→ **DIRECTIONS FOR THIS TASK**
Nothing but a verbatim copy of the data, minus the images, should be returned.

→ **Stored records**

_ _ _ _

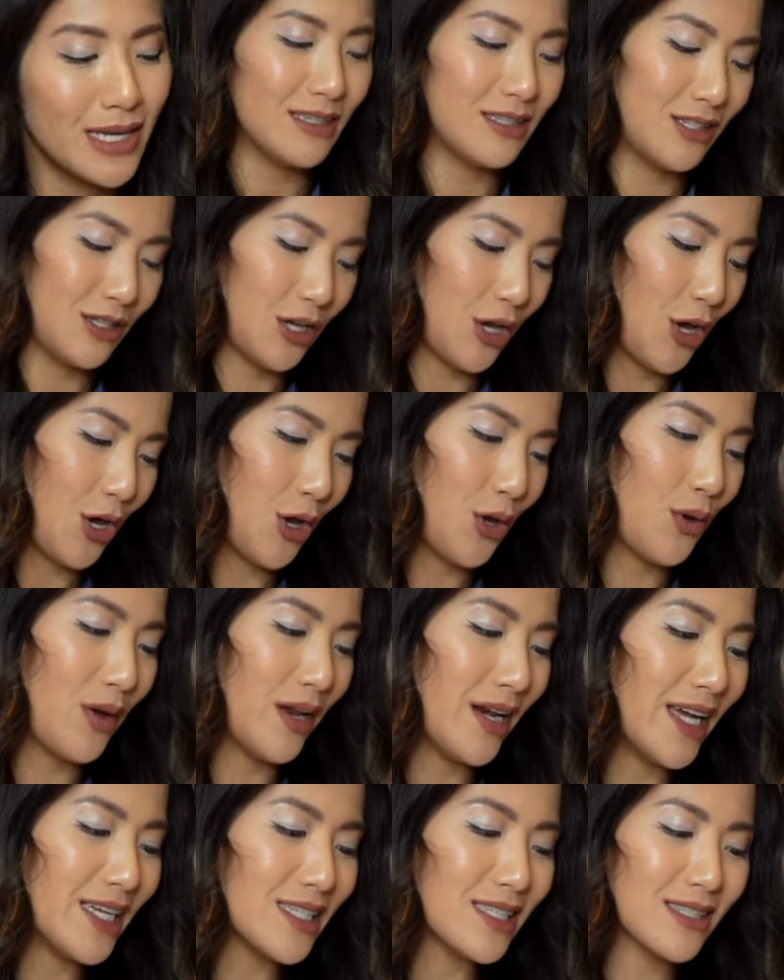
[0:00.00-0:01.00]
So
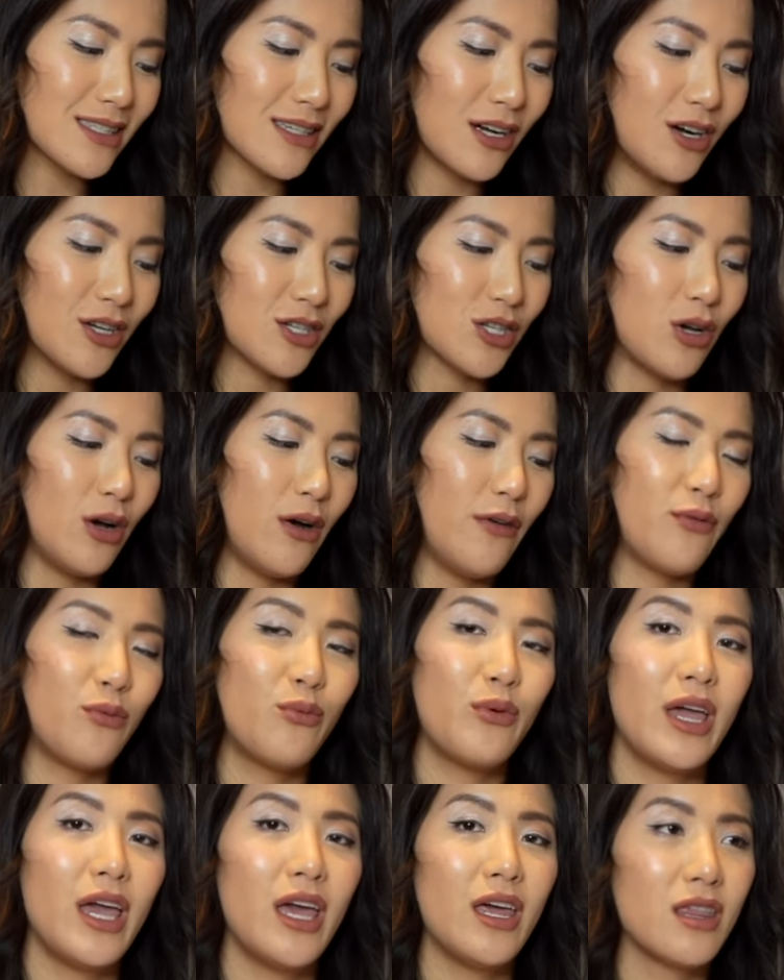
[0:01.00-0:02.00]
let's start off
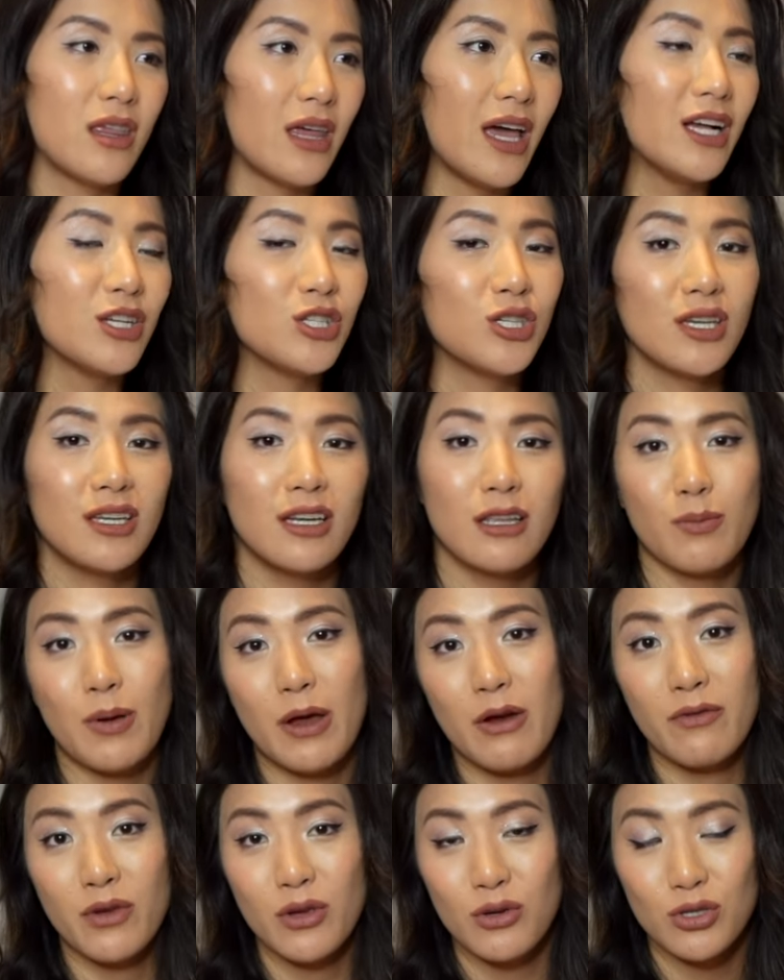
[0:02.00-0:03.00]
with actually another
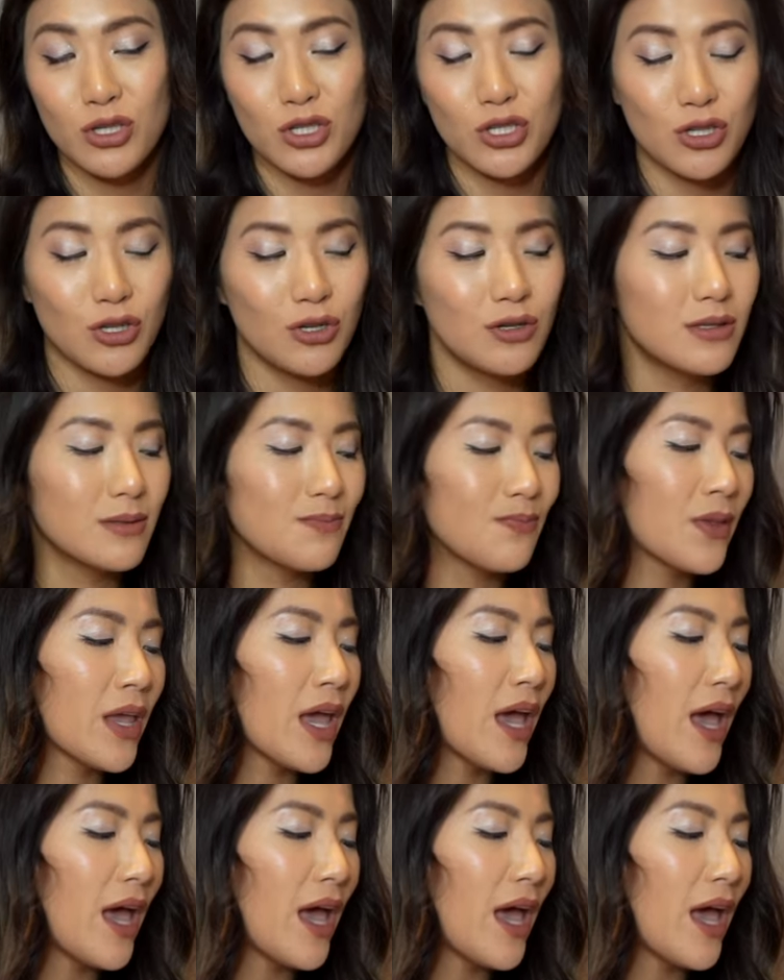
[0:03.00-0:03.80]
pair of Gucci shoes.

_ _ _ _

→ **ANSWER SPACE**
[0:00.00-0:01.00]
So
[0:01.00-0:02.00]
let's start off
[0:02.00-0:03.00]
with actually another
[0:03.00-0:03.80]
pair of Gucci shoes.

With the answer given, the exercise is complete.